The default checkpoint frequency (every 5 years) can be modified in handlers.py:

# Save checkpoint every N years
if env.year % N == 0:
    checkpoint_system.save_checkpoint(env.year, env, uow)

Checkpoint Directory

The checkpoint directory defaults to "checkpoints" but can be configured when bootstrapping the application:

from steelo.bootstrap import bootstrap

# Configure with custom checkpoint directory
bus = bootstrap(checkpoint_dir="/path/to/custom/checkpoint/dir")
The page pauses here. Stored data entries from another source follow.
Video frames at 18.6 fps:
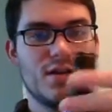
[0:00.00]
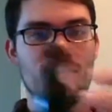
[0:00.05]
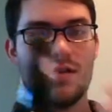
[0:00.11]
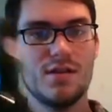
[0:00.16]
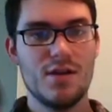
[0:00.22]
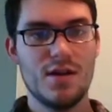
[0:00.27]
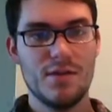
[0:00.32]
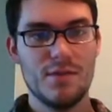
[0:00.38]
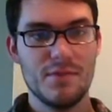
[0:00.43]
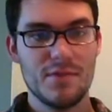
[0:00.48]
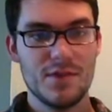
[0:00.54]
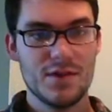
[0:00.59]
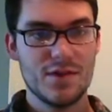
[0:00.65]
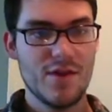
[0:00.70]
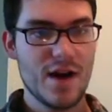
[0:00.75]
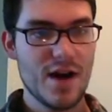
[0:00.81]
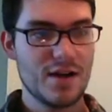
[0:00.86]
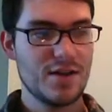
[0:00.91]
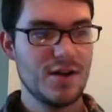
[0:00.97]
So it's
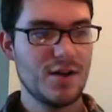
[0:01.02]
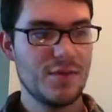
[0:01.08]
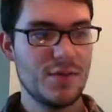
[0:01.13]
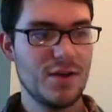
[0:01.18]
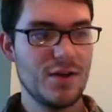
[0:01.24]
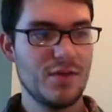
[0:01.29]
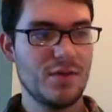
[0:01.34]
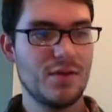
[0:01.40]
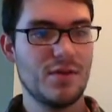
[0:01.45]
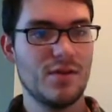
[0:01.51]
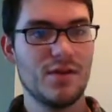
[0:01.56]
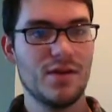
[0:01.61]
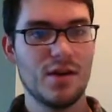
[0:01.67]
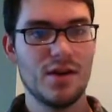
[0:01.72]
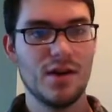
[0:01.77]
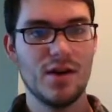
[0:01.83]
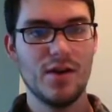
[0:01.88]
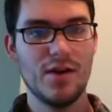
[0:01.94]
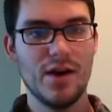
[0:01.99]
cracked open. I'm
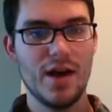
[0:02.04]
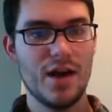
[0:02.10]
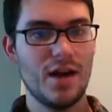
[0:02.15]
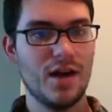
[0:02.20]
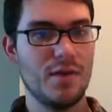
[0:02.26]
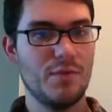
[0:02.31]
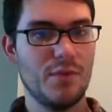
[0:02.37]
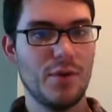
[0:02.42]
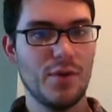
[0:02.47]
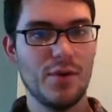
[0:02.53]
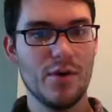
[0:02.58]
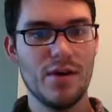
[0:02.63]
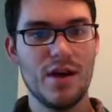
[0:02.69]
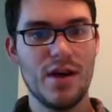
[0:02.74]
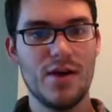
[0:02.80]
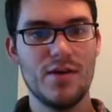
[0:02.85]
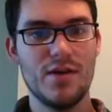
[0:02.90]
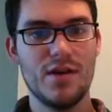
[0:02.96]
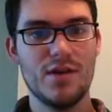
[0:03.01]
going to go ahead and pour it
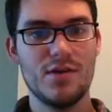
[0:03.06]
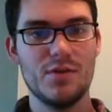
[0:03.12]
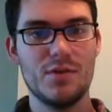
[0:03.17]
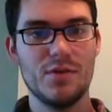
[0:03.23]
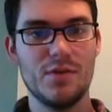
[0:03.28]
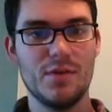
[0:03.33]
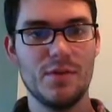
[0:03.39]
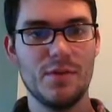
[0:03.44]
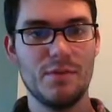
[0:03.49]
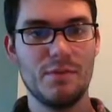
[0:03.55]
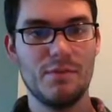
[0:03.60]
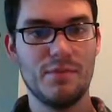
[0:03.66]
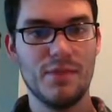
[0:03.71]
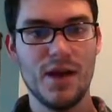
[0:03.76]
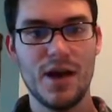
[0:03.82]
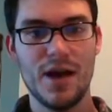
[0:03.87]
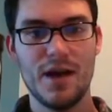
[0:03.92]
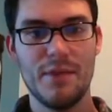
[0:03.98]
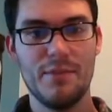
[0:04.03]
out into a normal
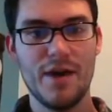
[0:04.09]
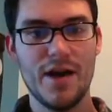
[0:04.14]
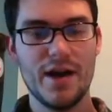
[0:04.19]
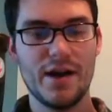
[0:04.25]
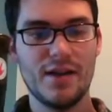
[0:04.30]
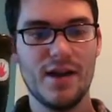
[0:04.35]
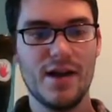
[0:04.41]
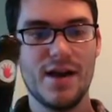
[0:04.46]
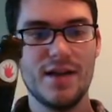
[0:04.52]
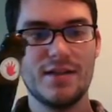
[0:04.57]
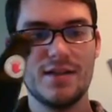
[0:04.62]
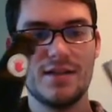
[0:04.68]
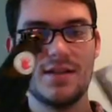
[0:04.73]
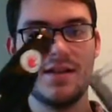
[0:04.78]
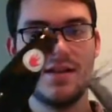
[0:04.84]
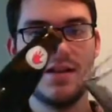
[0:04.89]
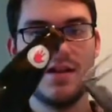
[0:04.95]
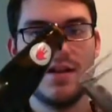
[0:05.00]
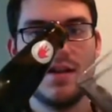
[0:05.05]
pint glass.
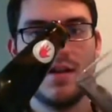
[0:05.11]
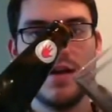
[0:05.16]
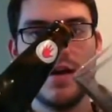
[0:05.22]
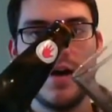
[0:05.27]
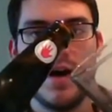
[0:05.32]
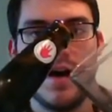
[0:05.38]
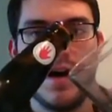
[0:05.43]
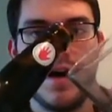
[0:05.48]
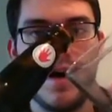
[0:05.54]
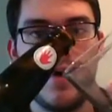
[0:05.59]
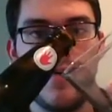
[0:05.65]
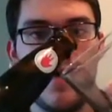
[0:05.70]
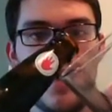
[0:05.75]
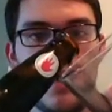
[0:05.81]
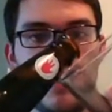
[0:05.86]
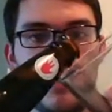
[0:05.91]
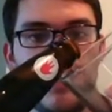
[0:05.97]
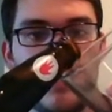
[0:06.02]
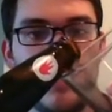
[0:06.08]
How
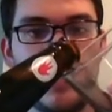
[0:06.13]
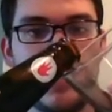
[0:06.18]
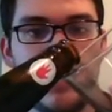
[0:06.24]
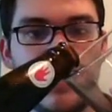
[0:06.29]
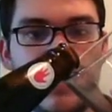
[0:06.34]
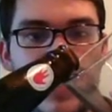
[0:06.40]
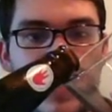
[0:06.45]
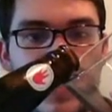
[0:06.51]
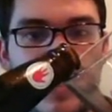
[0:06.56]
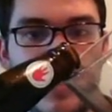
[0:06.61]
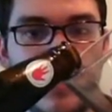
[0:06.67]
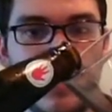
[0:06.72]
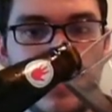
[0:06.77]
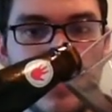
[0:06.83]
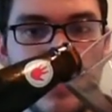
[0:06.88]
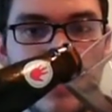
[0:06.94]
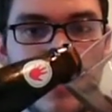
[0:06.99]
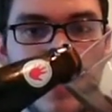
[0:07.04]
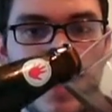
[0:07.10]
I do it is I
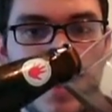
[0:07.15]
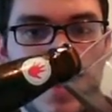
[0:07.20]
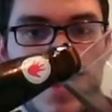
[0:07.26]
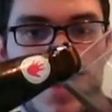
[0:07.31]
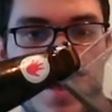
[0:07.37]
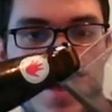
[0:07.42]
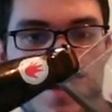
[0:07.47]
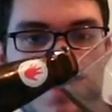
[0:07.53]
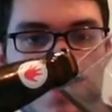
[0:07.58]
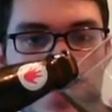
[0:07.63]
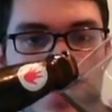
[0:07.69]
just go ahead and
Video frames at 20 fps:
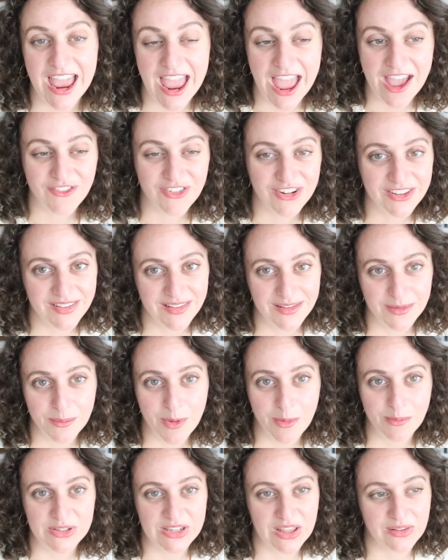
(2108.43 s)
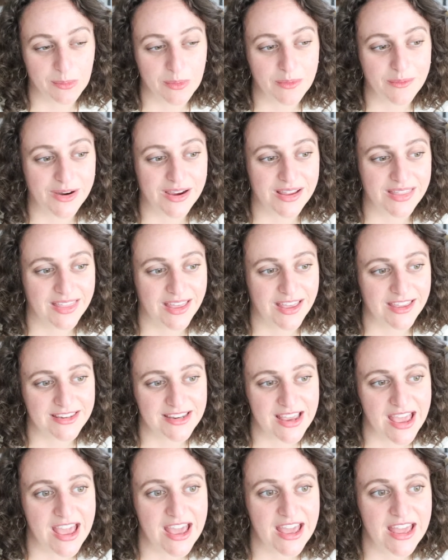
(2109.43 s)
Every single moment has been worth it,
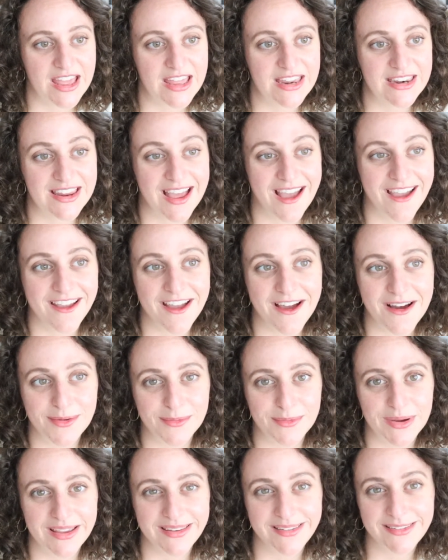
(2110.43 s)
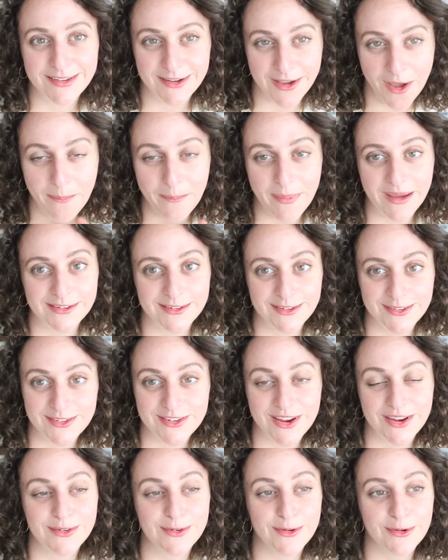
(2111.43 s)
and I can't wait to come back to this
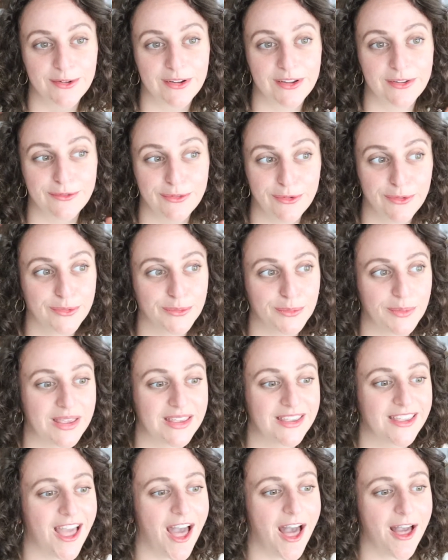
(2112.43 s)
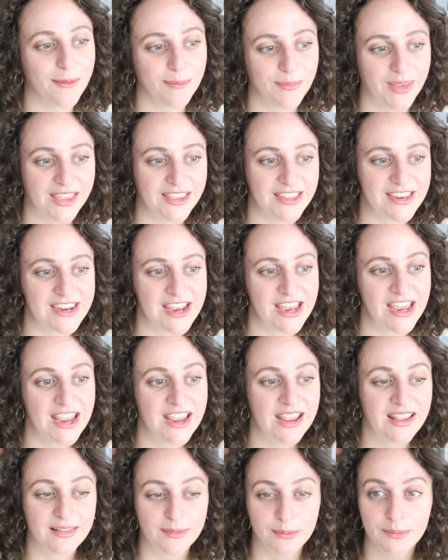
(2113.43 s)
channel in full swing. I made
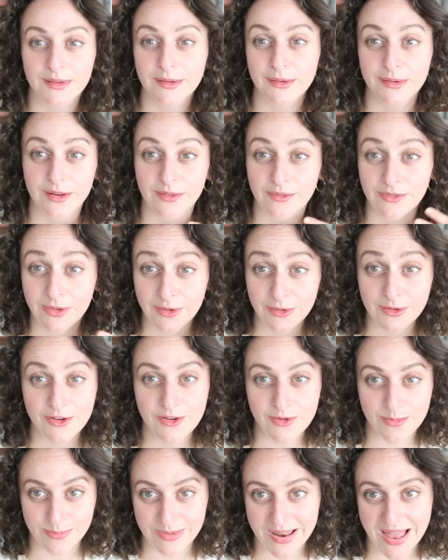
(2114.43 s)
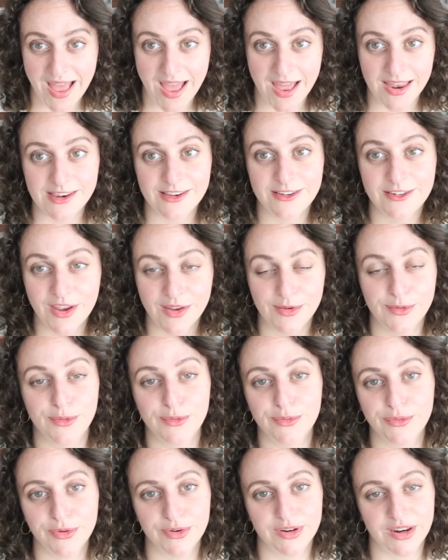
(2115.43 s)
some sort of YouTube plan schedule
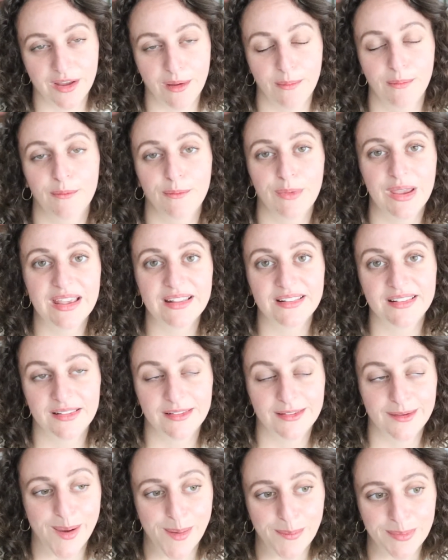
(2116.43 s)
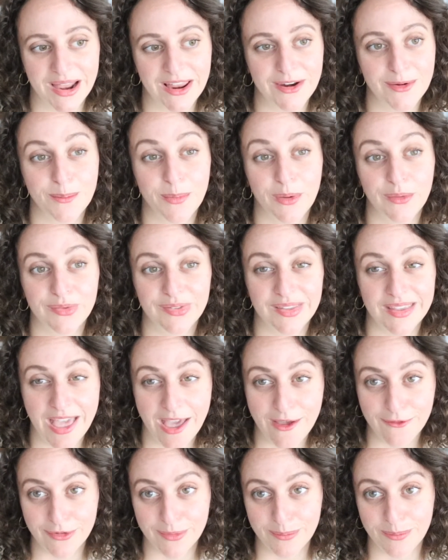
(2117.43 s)
for the coming weeks, so I plan on posting
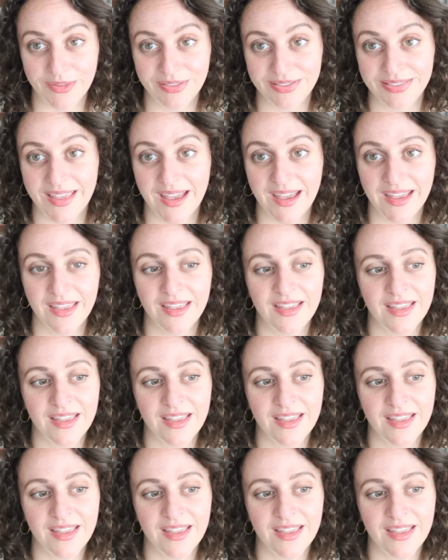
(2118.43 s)
every Monday.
# Use default checkpoint directory ("checkpoints/")
bus = bootstrap()

The checkpoint system is now injected as a dependency into handlers that need it, following the dependency injection pattern used throughout the application.

Checkpoint Retention

Old checkpoints can be automatically cleaned up to save disk space:

# Keep only the last 20 checkpoints
checkpoint_system.clean_old_checkpoints(keep_last_n=20)

Error Handling

The checkpoint system includes robust error handling:

  • Save failures: Logged as warnings but don’t interrupt simulation

  • Load failures: Return None if checkpoint can’t be loaded

  • Missing checkpoints: Handled gracefully with appropriate warnings

Performance Considerations

  • Disk space: Each checkpoint can be several MB to GB depending on simulation size

  • Save time: Checkpoint saves are typically fast (<1 second) but may increase with simulation complexity

  • Frequency trade-off: More frequent checkpoints provide better recovery granularity but use more disk space

Future Enhancements

Potential improvements to the checkpoint system:

  1. Incremental checkpoints: Save only changes since last checkpoint

  2. Compression: Compress checkpoint files to save disk space

  3. Cloud storage: Support for saving checkpoints to S3/cloud storage

  4. Parallel checkpointing: Save checkpoints in background thread

  5. Checkpoint validation: Verify checkpoint integrity on save/load

  6. Selective state: Configure which parts of state to include in checkpoints

Technical Details

Serialization

The checkpoint system uses Python’s pickle module for serialization with the highest protocol version for best performance. Metadata is saved as JSON for human readability.

Compatibility

Checkpoints include a version number to handle future changes to the checkpoint format. Currently version “1.0”.

Thread Safety

The current implementation is not thread-safe. If running multiple simulations in parallel, each should use a separate checkpoint directory or include a unique simulation ID.